• Exercise directions
Each record, word for word and stripped of pictures, is what the answer should contain.

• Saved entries
▽
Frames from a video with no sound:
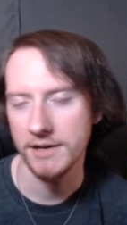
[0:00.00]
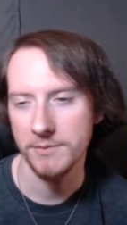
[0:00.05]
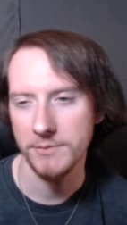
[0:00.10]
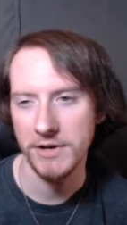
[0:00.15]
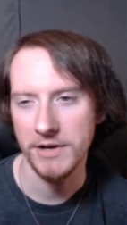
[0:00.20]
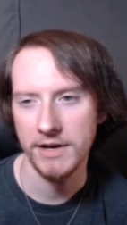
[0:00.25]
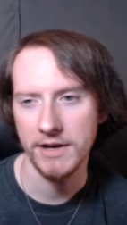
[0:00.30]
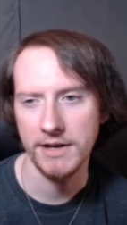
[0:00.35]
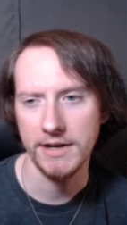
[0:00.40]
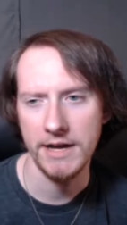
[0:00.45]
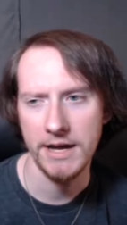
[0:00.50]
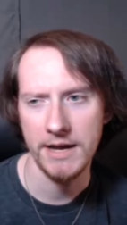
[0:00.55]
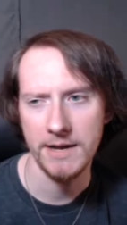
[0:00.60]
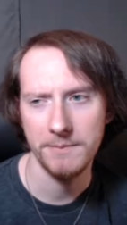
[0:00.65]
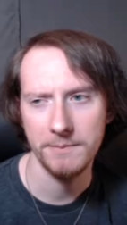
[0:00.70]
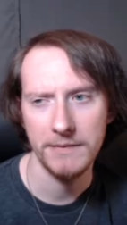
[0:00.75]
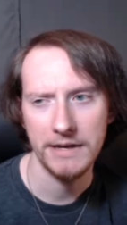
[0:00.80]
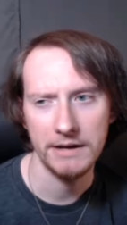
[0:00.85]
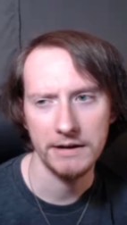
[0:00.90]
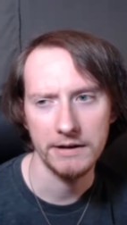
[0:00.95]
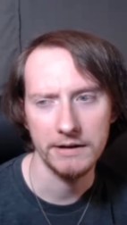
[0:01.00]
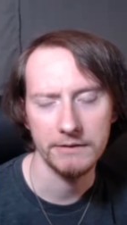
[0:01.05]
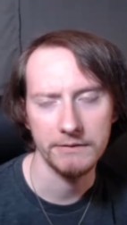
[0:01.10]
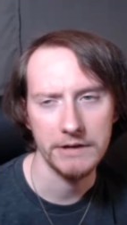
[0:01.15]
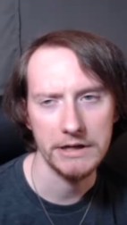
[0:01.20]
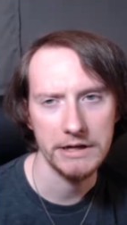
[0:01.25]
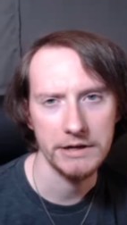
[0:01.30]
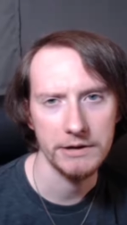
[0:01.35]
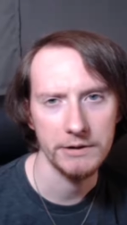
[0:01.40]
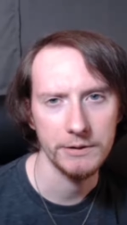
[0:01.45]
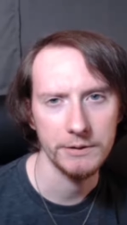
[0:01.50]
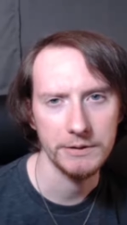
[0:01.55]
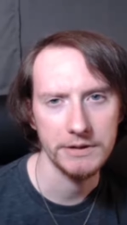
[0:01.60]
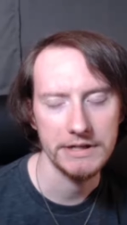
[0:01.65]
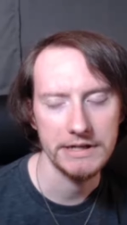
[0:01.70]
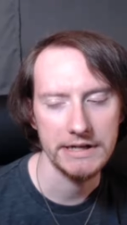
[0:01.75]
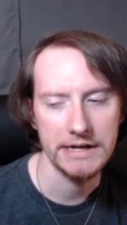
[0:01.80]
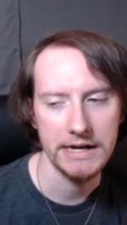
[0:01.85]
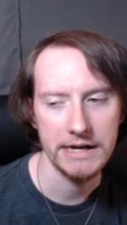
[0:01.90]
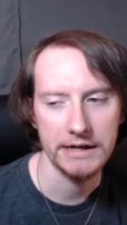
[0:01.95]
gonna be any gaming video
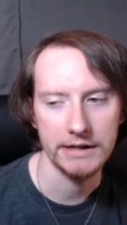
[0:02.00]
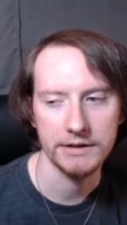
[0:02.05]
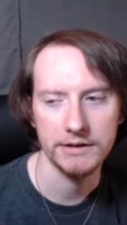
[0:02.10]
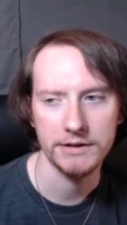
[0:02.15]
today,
△
• Response to this exercise
Frames from a video with no sound:
[0:00.00]
[0:00.05]
[0:00.10]
[0:00.15]
[0:00.20]
[0:00.25]
[0:00.30]
[0:00.35]
[0:00.40]
[0:00.45]
[0:00.50]
[0:00.55]
[0:00.60]
[0:00.65]
[0:00.70]
[0:00.75]
[0:00.80]
[0:00.85]
[0:00.90]
[0:00.95]
[0:01.00]
[0:01.05]
[0:01.10]
[0:01.15]
[0:01.20]
[0:01.25]
[0:01.30]
[0:01.35]
[0:01.40]
[0:01.45]
[0:01.50]
[0:01.55]
[0:01.60]
[0:01.65]
[0:01.70]
[0:01.75]
[0:01.80]
[0:01.85]
[0:01.90]
[0:01.95]
gonna be any gaming video
[0:02.00]
[0:02.05]
[0:02.10]
[0:02.15]
today,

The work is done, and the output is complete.